Las nuevas españolas
Verónica Durán: alma caribeña
Su origen es de lo más diverso y sus rasgos evocan lugares lejanos, pero hay algo que nos une a estas siete extraordinarias mujeres: una misma nacionalidad
Texto: GABRIELA MENÉNDEZ. Estilismo: SOL DELGADO
Verónica Durán
36 años. Nació en Bogotá, Colombia. Es periodista, directora de la revista Fusión Latina y presidenta de la asociación Fusionarte.
Sensual, directa y natural. Así es esta belleza latina que nació en Bogotá, pasó su niñez en Buenos Aires y desde hace nueve años reside en Madrid, ciudad de la que se siente perdidamente enamorada. De padres colombianos y abuelo español, Verónica se considera una mujer con raíces multiculturales: “Me siento colombiana cuando bailo salsa y disfruto de un buen café, bonaerense en la mesa al saborear una deliciosa empanada argentina, y española en el carácter, ya que me he vuelto más directa en el trato y he adquirido las costumbres de hacer la compra a diario e ir de tapas”.

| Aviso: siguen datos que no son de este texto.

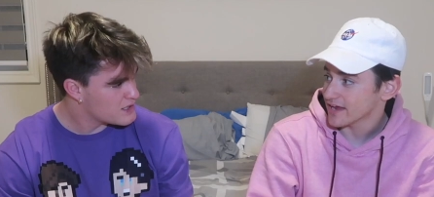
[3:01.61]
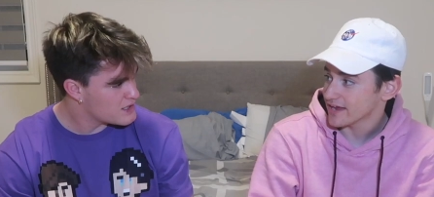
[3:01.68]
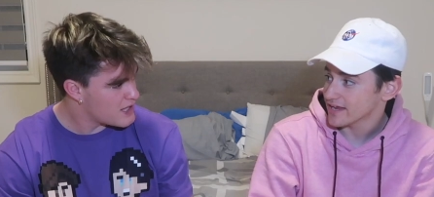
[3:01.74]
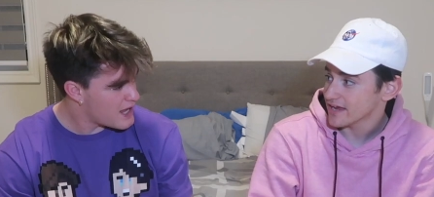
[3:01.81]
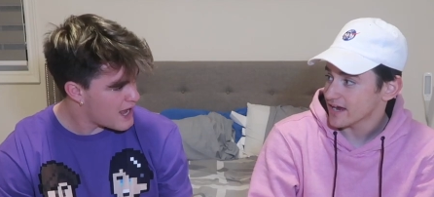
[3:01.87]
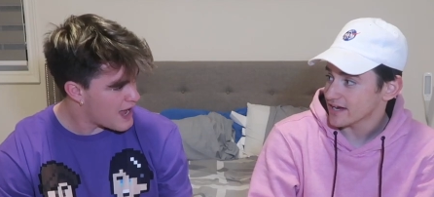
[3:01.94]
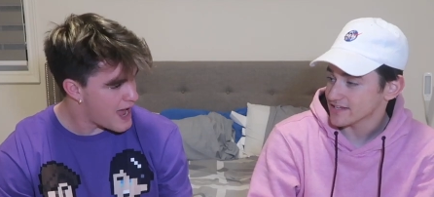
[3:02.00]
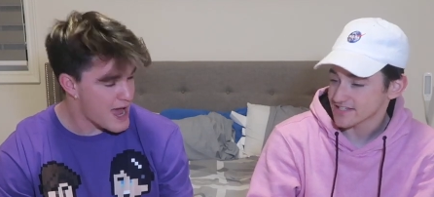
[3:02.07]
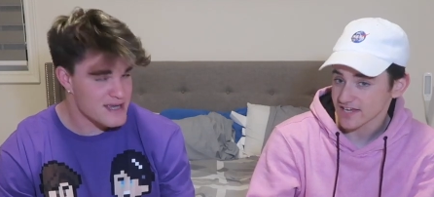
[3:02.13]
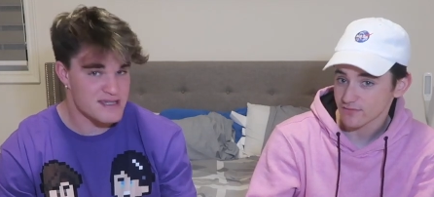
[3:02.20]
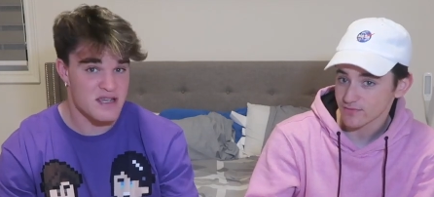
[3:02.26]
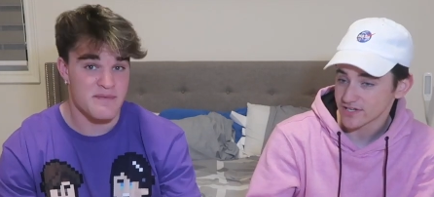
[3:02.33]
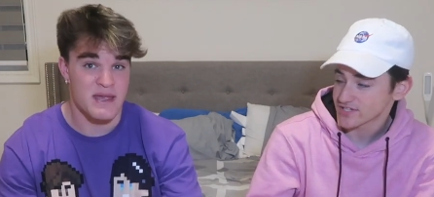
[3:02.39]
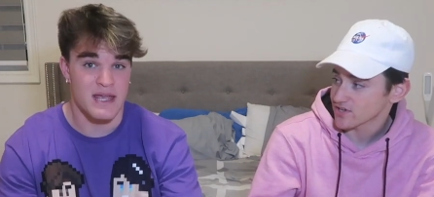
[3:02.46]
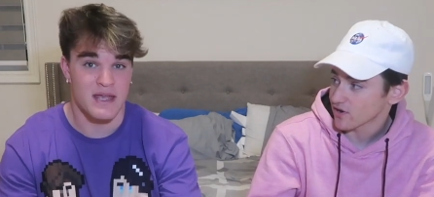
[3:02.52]
Speaker 1: Day. Yeah, it, it has
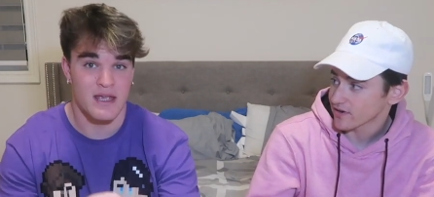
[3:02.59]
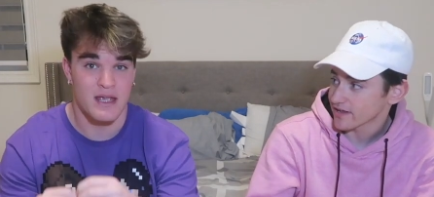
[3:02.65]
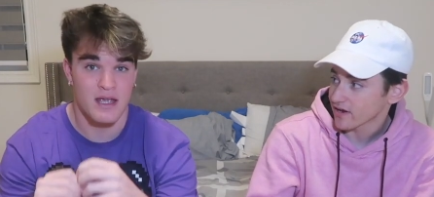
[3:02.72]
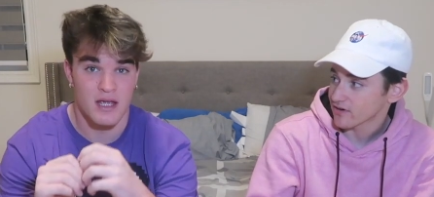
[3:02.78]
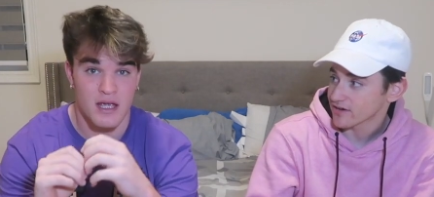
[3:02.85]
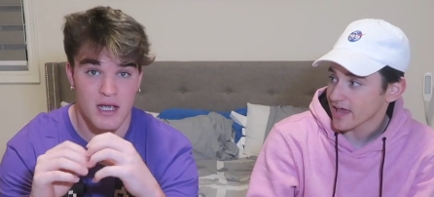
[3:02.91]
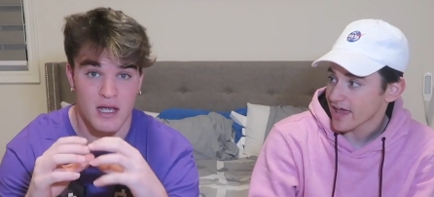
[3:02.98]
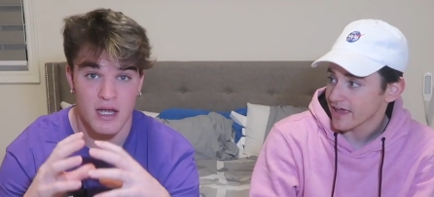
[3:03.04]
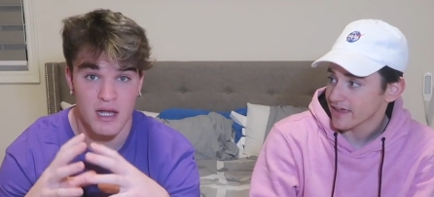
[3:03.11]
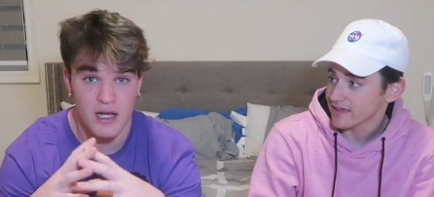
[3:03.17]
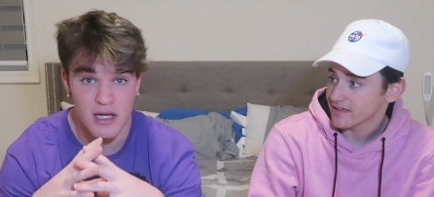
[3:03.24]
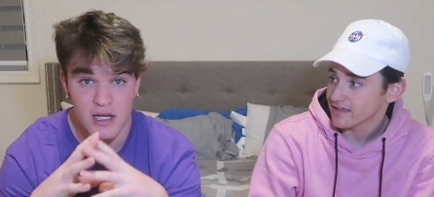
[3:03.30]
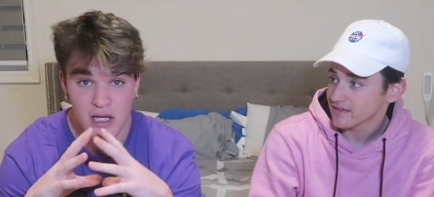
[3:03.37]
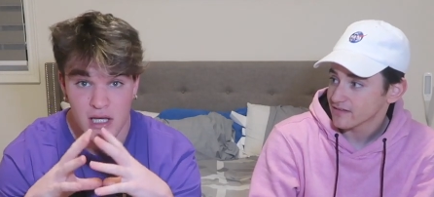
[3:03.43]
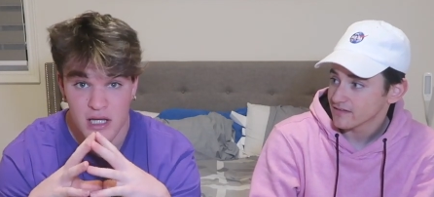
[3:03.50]
to be starting our
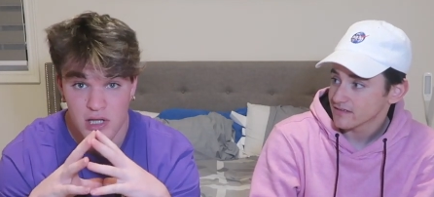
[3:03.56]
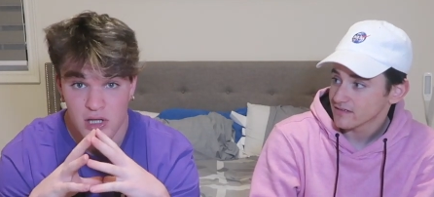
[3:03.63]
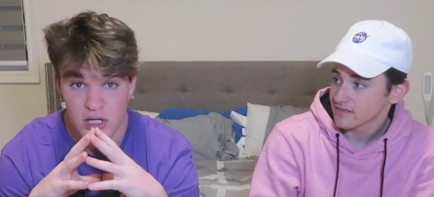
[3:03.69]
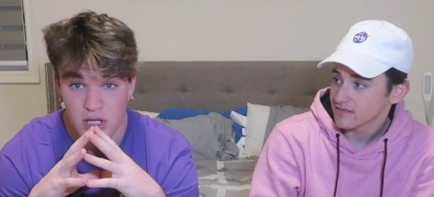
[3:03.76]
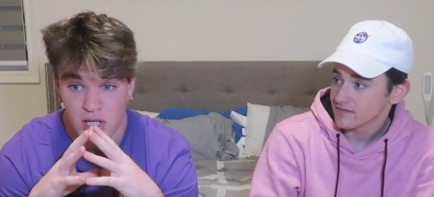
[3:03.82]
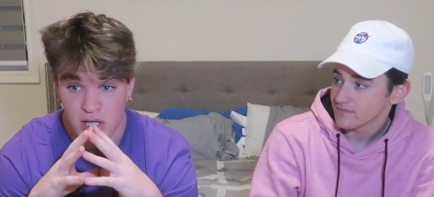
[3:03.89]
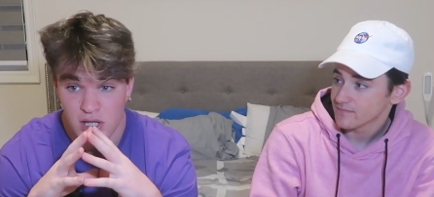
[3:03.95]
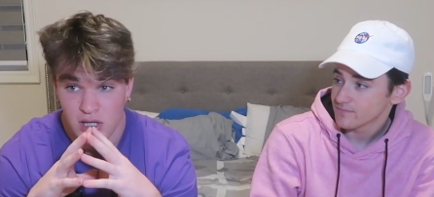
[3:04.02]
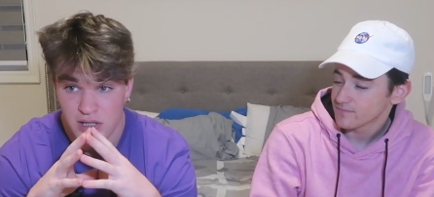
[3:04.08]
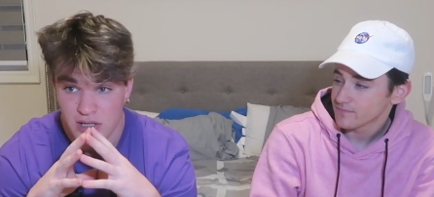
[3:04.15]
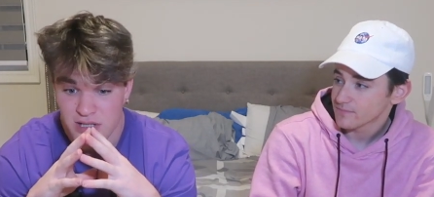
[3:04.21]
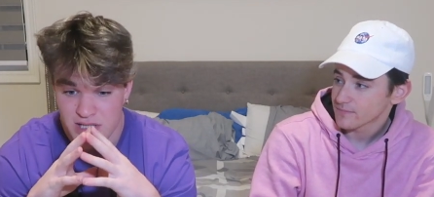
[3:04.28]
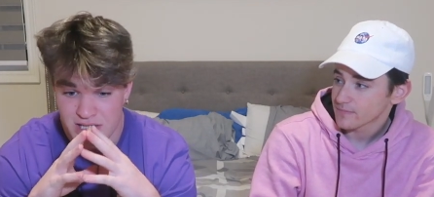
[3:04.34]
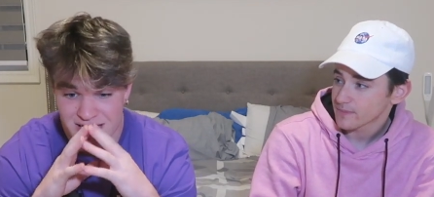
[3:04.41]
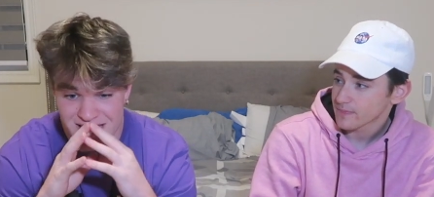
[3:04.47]
day.
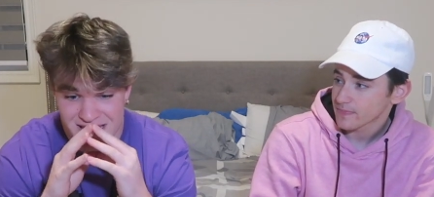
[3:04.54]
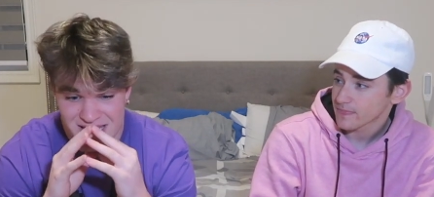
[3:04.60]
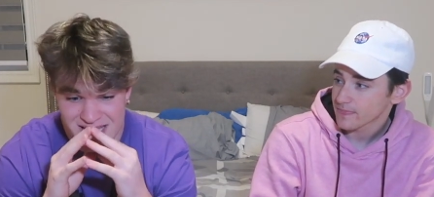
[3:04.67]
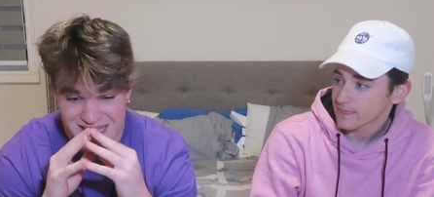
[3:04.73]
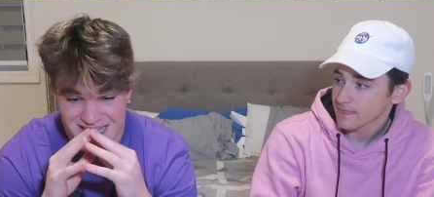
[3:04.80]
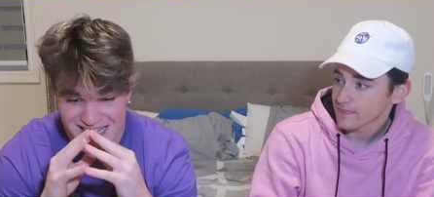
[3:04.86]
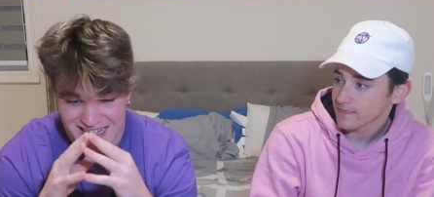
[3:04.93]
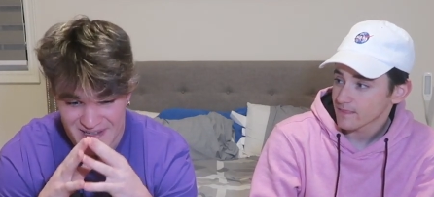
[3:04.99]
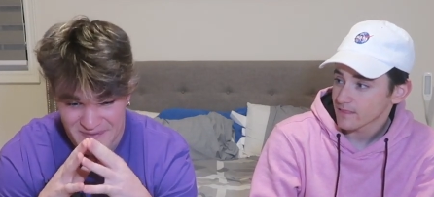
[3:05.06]
Jeez.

Acaba de llegar de Buenos Aires, donde ha pasado dos meses descansando y visitando a antiguos amigos, este torbellino de mirada profunda confiesa: “Nunca me he sentido discriminada aquí. Al contrario, siempre me han tratado con gran respeto y he recibido mucho cariño y hospitalidad. Tampoco he sufrido ningún comentario hiriente por ser inmigrante. Jamás me he sentido extranjera entre los madrileños; al revés, aquí me siento como en casa. Éste es mi nuevo hogar”. Y eso que sus comienzos en Madrid no fueron precisamente un cuento de hadas. “Mi primer año en la ciudad fue difícil, porque tuve que renunciar a trabajar de periodista y trabajar como dependienta. Atrás quedaron mis entrevistas con los grandes líderes del mundo como Arafat y Gorbachov y mis mejores reportajes para diferentes medios de comunicación colombianos”. Pasó el tiempo, amplió su formación realizando dos másters en Periodismo y creó la revista Fusión Latina. Y, aunque hoy se siente madrileña por los cuatro costados, adora las croquetas y es una apasionada del flamenco, Verónica reconoce que de vez en cuando siente nostalgia de su país de origen: “Echo de menos el paisaje exuberante de Colombia, el olor a trópico y, por supuesto, a mi familia. Es más, cuando escucho ballenato y merengue, me entra una emoción tremenda. Y, a pesar de que mi sueño es establecerme en Madrid y ver crecer aquí a mi hijo Miguel, en casa le pongo salsa para que no olvide de dónde viene”.